On the other hand, a surprisingly high number of Europeans haven’t even heard of the landmark legislation

Most people in Europe have heard of the General Data Protection Regulation (GDPR) and are aware of at least one right guaranteed by the landmark rules, a special Eurobarometer survey has shown.

The European Commission polled 27,000 people in the European Union in March of this year to gather their views on data protection and GDPR itself, which came into effect on May 25th, 2018, and gives power back to EU citizens over how their personal information is processed and used.

The survey showed that two-thirds (67%) of the respondents have heard of GDPR, whereas 32% have not. Of the respondents who are aware of the regulation, there was a fairly even split between those who have heard of it and know what it is versus those who have heard of it but don’t know exactly what it is. The level of awareness varied wildly between countries – from 90% in Sweden all the way to 44% in France.

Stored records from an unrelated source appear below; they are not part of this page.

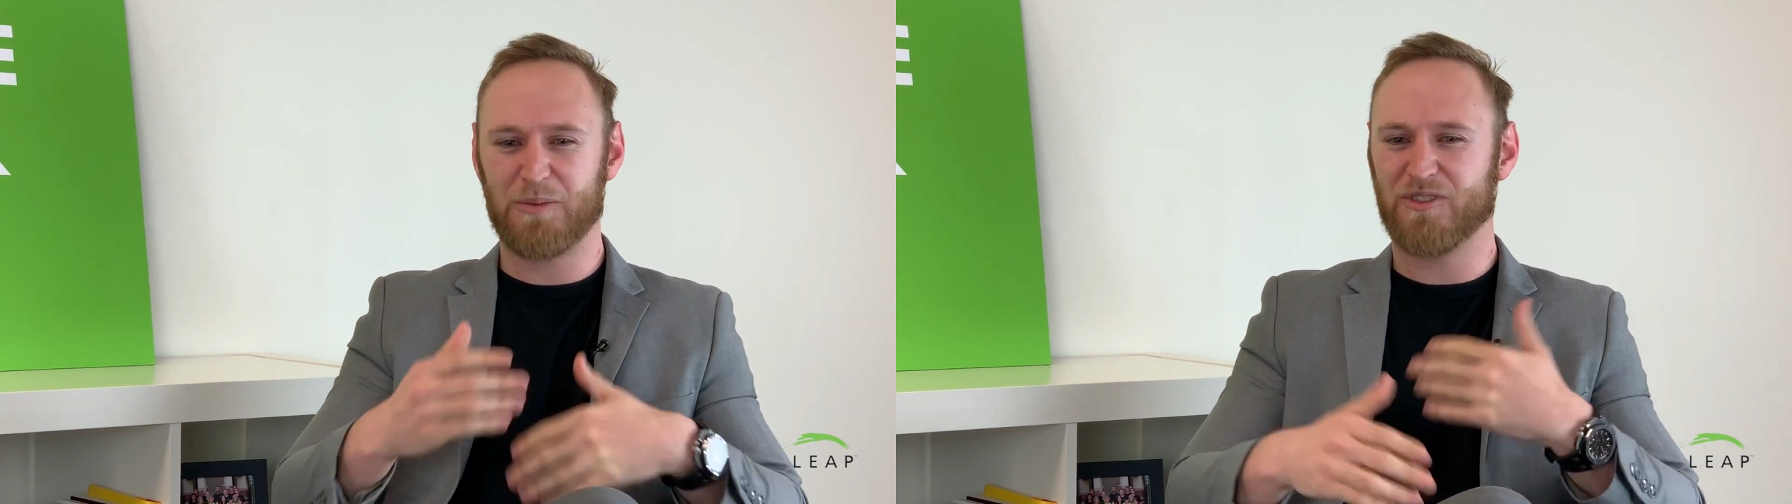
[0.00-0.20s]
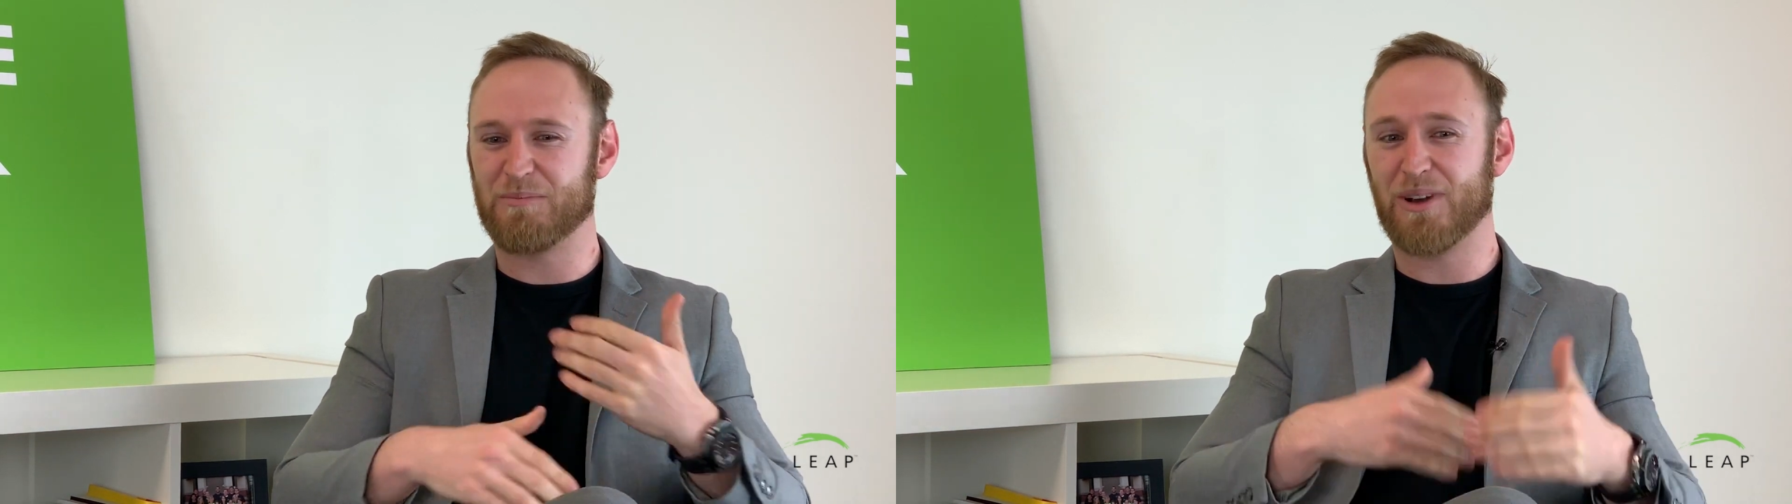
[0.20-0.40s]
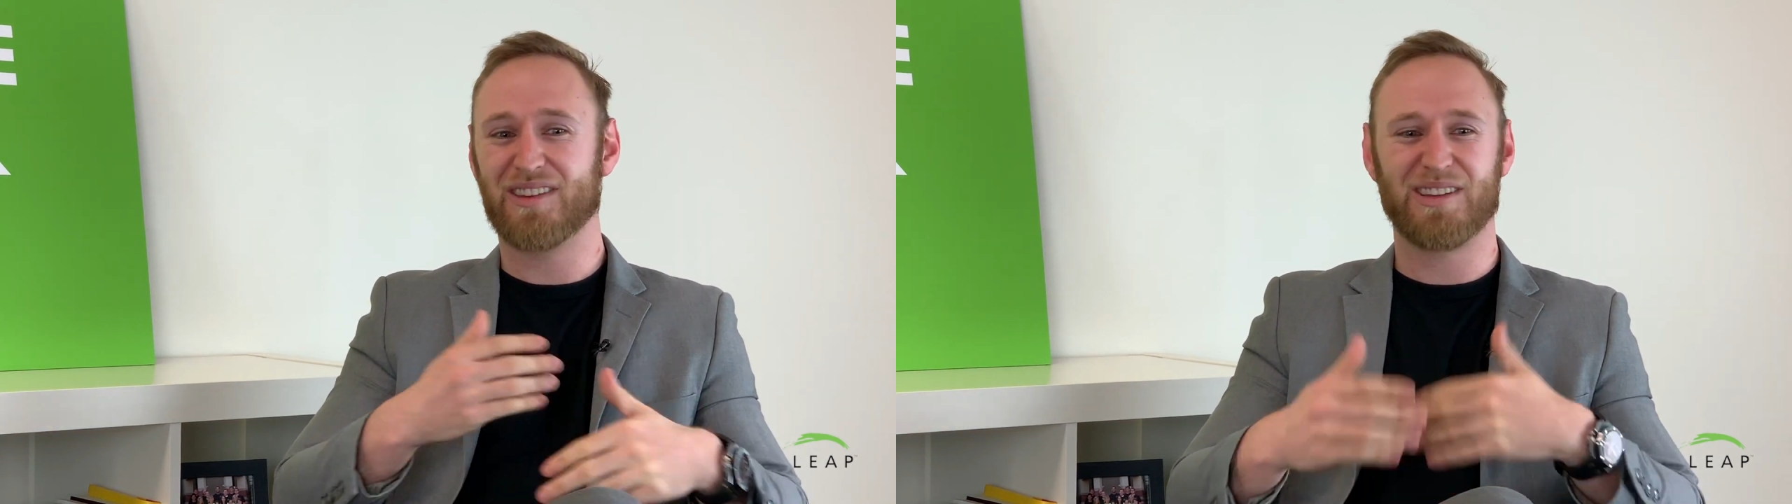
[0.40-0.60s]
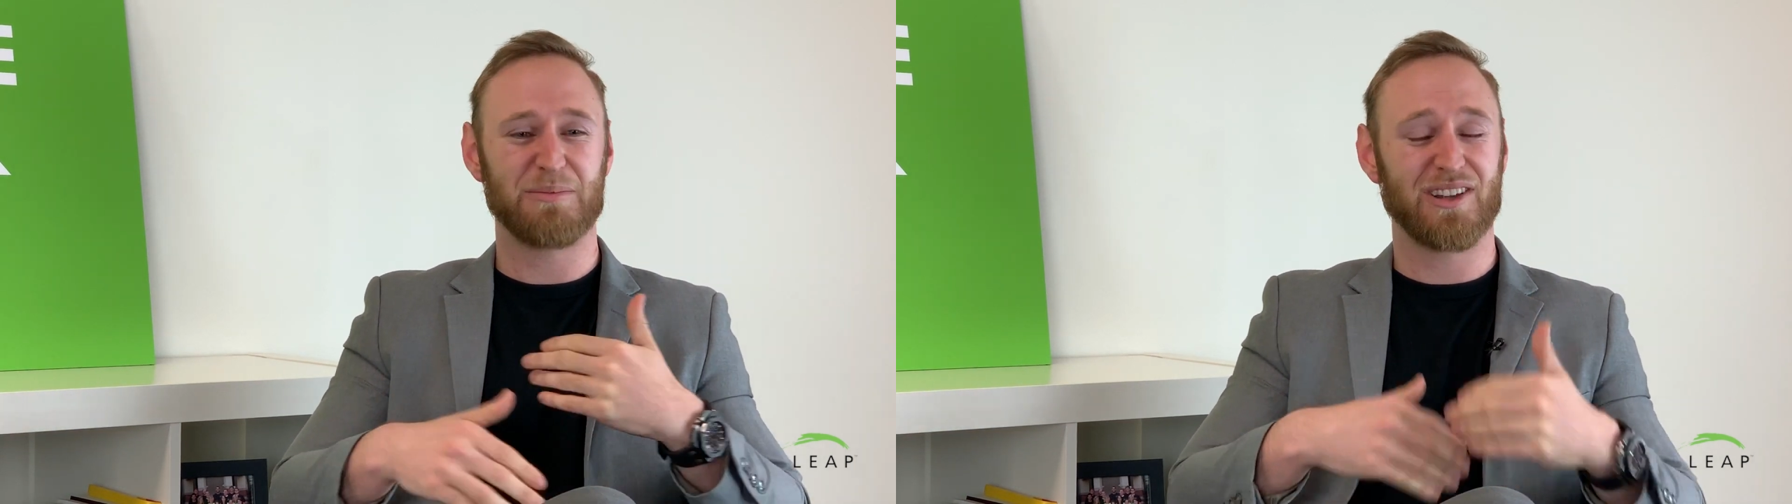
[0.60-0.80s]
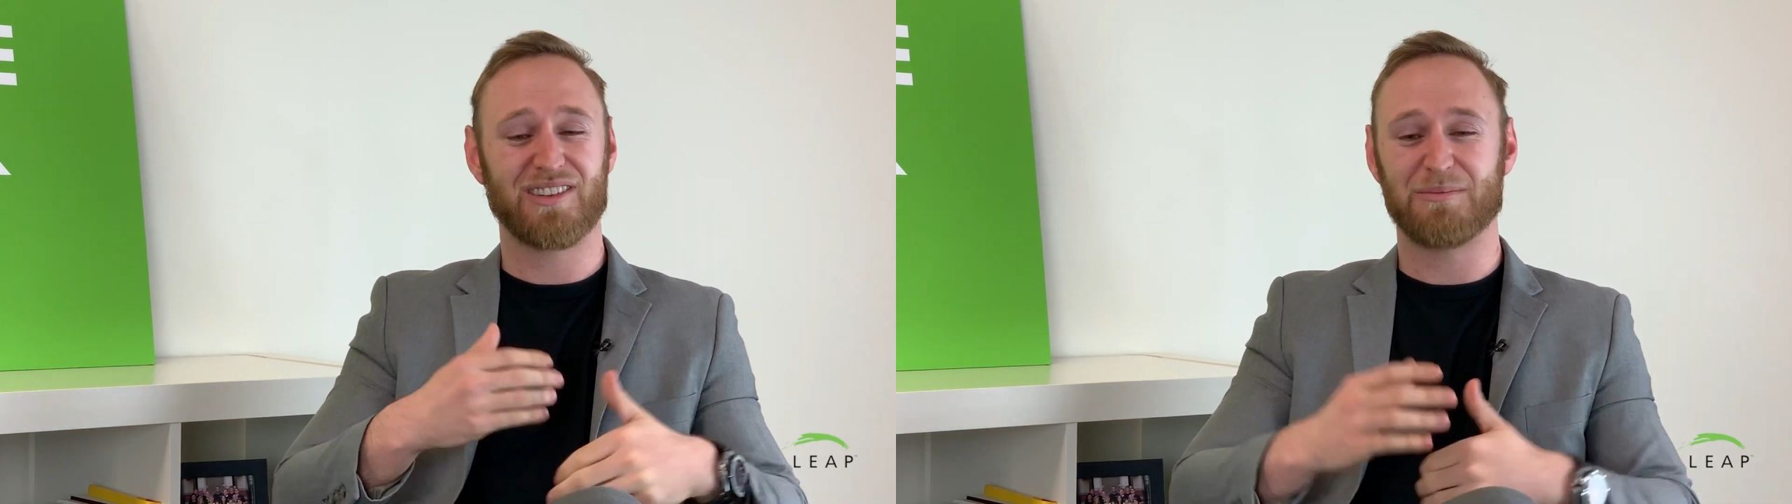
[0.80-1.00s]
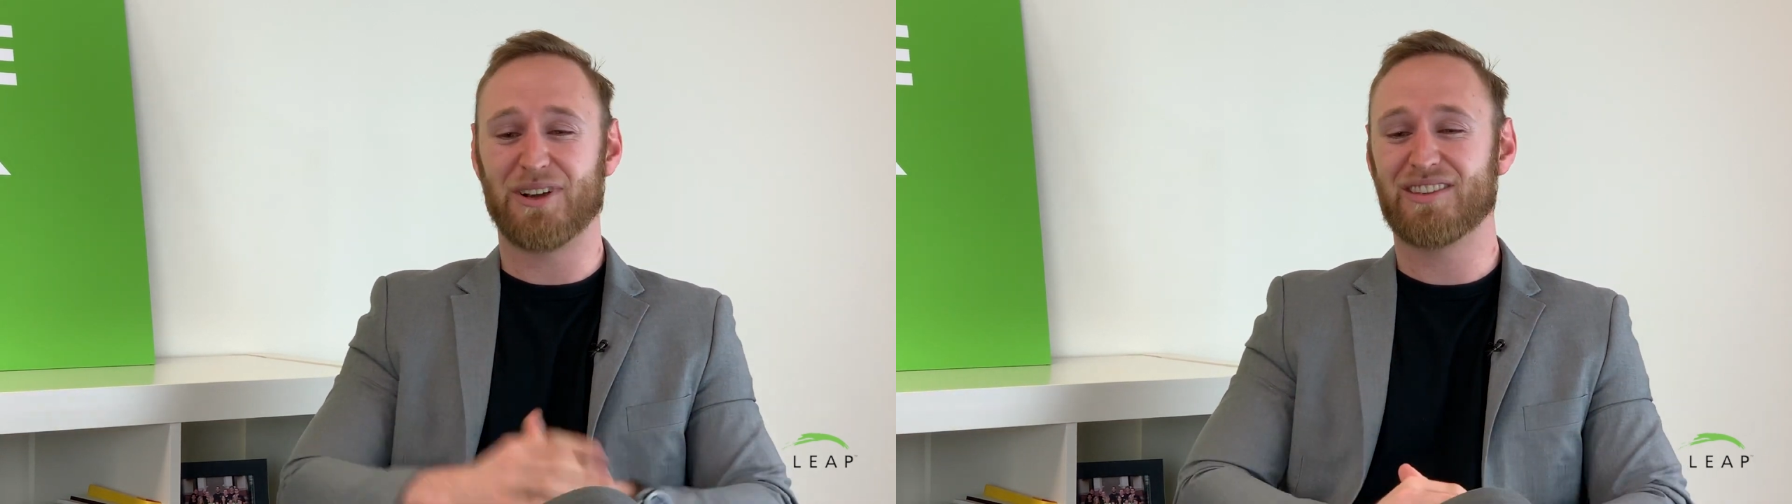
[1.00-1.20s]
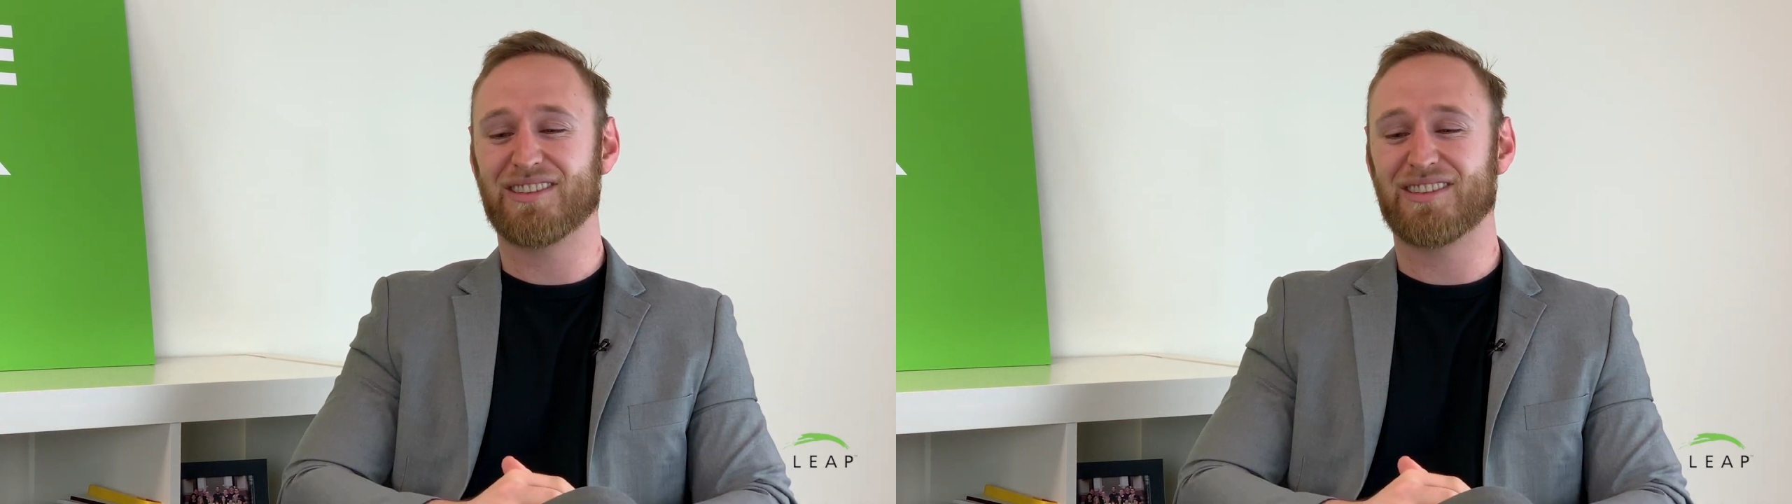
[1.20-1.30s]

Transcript: up for months and months and months,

When it came to rights guaranteed by the regulation, nearly three in four people (73%) said they’d heard about at least one out of six GDPR-guaranteed rights that were specifically brought up in the survey.

One in three people (31%) were aware of all six, whereas 27% of people never heard about any of them. The rights to access one’s data, to correct one’s data, and to object to receiving direct marketing rang a bell, at least, to most people. The right to ‘be forgotten’, to have one’s data moved from one provider to another, and not to be subject to a decision based solely on automated processing came next.

Similarly, the majority of people were aware of the existence of a public authority in their country that is responsible for protecting their rights regarding personal data.

“The results show that Europeans are relatively well aware of the new data protection rules, their rights and the existence of national data protection authorities, to whom they can turn for help when their rights are violated,” said the European Commission.

The EU’s executive arm also announced that it was launching a campaign to boost people’s awareness of their privacy rights, as well as encourage them to read privacy statements and optimize their privacy settings on websites.

On a related note, the survey found that perhaps a surprisingly high number of Europeans (60%, to be exact) read websites’ privacy policies at least partly – with 13% saying that they actually read them in their entirety.

Meanwhile, most of those who never read them said that this is because the statements are too long or difficult to understand. “I once again urge all online companies to provide privacy statements that are concise, transparent and easily understandable by all users,” Vera Jourova, European Commissioner for Justice, Consumers and Gender Equality, was quoted as saying.

In fact, The New York Times has just published an analysis of privacy policies of 150 popular websites and apps. Interestingly enough, Google’s privacy policy, for example, became more readable after the introduction of GDPR. However, this was found to be at the expense of brevity, suggesting “an intractable tradeoff between a policy’s readability and length”, wrote NYT.